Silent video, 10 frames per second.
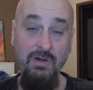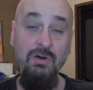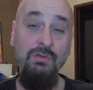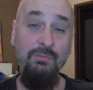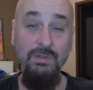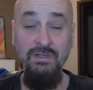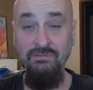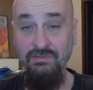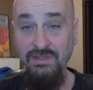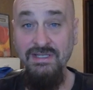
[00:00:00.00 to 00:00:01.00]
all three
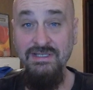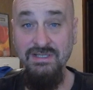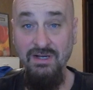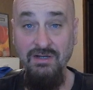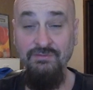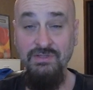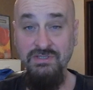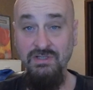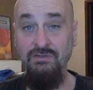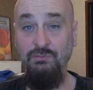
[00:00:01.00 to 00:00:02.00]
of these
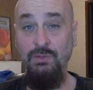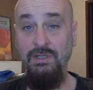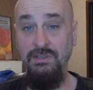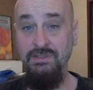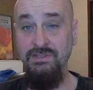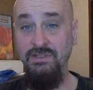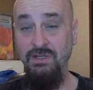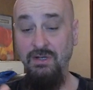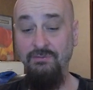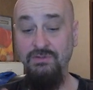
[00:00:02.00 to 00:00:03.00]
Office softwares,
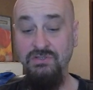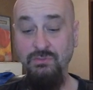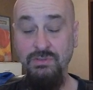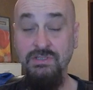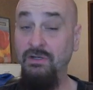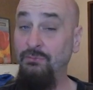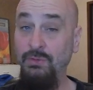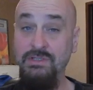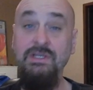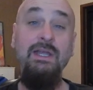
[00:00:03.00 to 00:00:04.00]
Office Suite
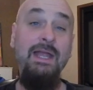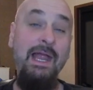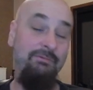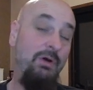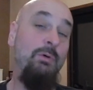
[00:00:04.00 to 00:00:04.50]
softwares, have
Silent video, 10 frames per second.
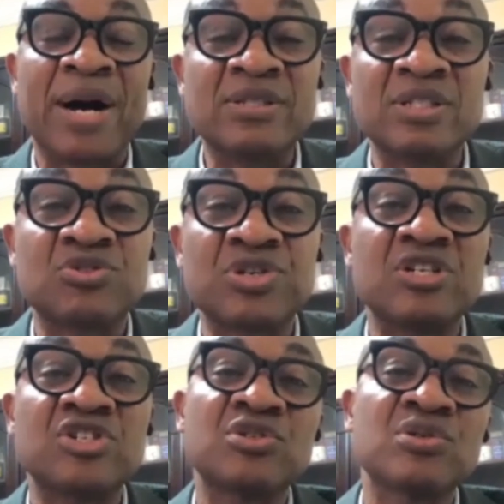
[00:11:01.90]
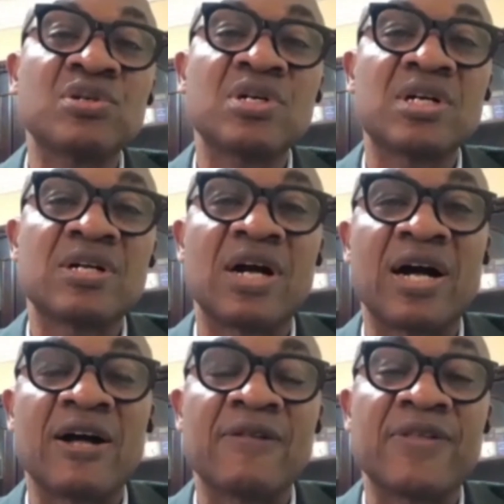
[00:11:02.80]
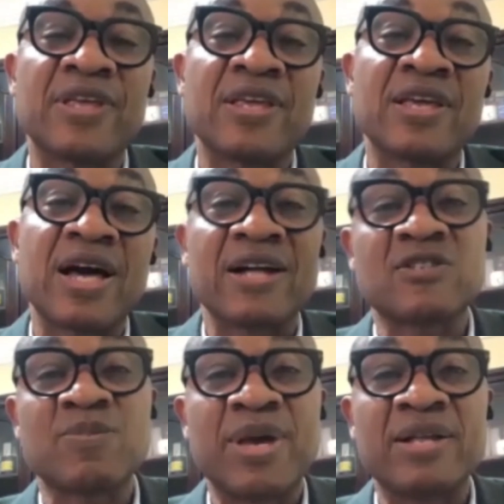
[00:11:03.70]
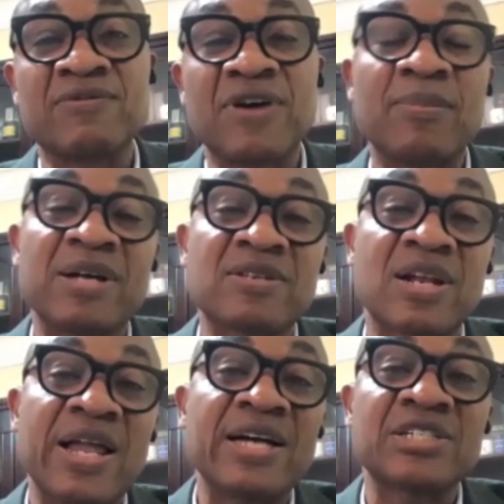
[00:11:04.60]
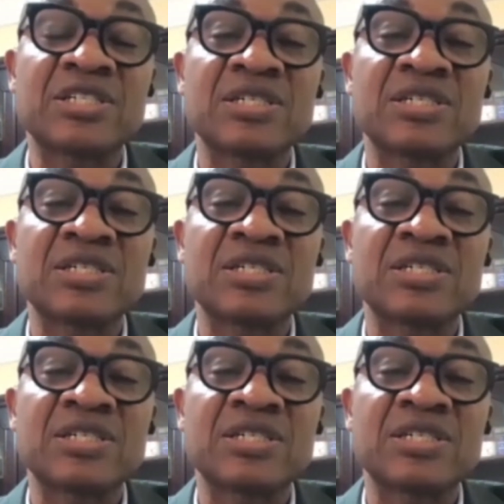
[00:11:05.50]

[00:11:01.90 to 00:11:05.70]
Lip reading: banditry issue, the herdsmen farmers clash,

Assignment
The data above should be restated exactly, with its images dropped.

Solution to the problem
Silent video, 10 frames per second.
[00:00:00.00 to 00:00:01.00]
all three
[00:00:01.00 to 00:00:02.00]
of these
[00:00:02.00 to 00:00:03.00]
Office softwares,
[00:00:03.00 to 00:00:04.00]
Office Suite
[00:00:04.00 to 00:00:04.50]
softwares, have
Silent video, 10 frames per second.
[00:11:01.90]
[00:11:02.80]
[00:11:03.70]
[00:11:04.60]
[00:11:05.50]

[00:11:01.90 to 00:11:05.70]
Lip reading: banditry issue, the herdsmen farmers clash,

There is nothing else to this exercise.